Reviewed by Jamy Ian Swiss (originally published in Genii March, 2004)


It's an interesting time for mentalism,, in that in many ways it is, for a change, keeping up with conjuring. There are new developments in the quality of tools that are available—better props, refinements in method—and there are new commercial outlets and opportunities. Such practical evolution aside, the art of mentalism is also pushing for-ward in some quarters. And one nexus at which art and method and effect meet is the subject of risk-raking.

In mentalism, less is often more. Sometimes the effect can be more powerful when it is softened, and less perfect. This can make things feel more "real" to the audience—and for the moment, we will put aside what the word "real" means in terms of mentalism, because the achievement of that reality does not, despite the claims of some, require belief. The best of conjuring also feels real, and if you doubt that, watch Tommy Wonder perform, as simply one obvious example. But that reality does not entail literal belief.

The point however is that sometimes a bit of failure goes a long way toward selling the success of a given effect. As James Randi wrote so long ago about Uri Geller: When he wins, he wins, and when he loses, he wins. Although sometimes such mild failures are in fact theatrically deliberate, on other occasions they can be the necessity of the actual methods used. And sometimes that element of risk is the only way to accomplish a given effect.

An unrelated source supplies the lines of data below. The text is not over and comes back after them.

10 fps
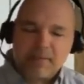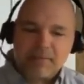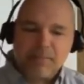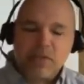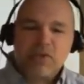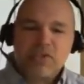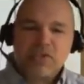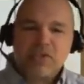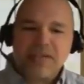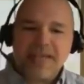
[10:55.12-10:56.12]

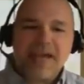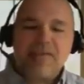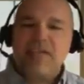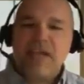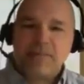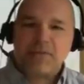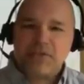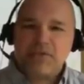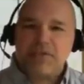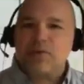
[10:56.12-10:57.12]
because they have the
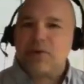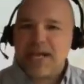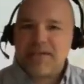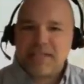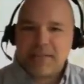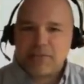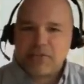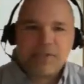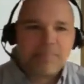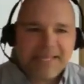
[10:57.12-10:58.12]
opportunity or had the
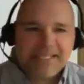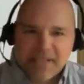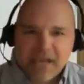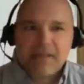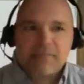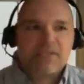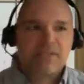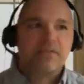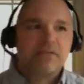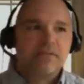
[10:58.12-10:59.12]
opportunity many times
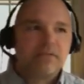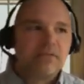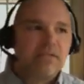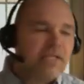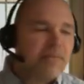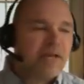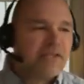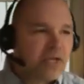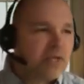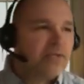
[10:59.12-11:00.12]
in the
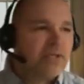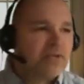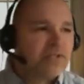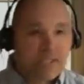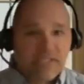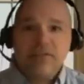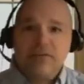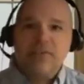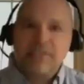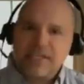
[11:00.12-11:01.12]
past 100 years to kill
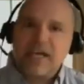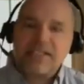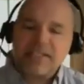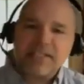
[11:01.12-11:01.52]
90 to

Mentalists may think this phenomenon is unique to mentalism but, the fact is, risk-taking and uncertainty of method can often yield great magic effects as well. Watch Eugene Burger unleash his equivoque work on the laity, or observe any master of a stacked deck estimating to a named card, and you will know what risk is—and in the hands of a Juan Tamariz or a Michael Close, you may also see the resulting impact. It’s an experience I love, and so do audiences—albeit that they remain unaware of the process.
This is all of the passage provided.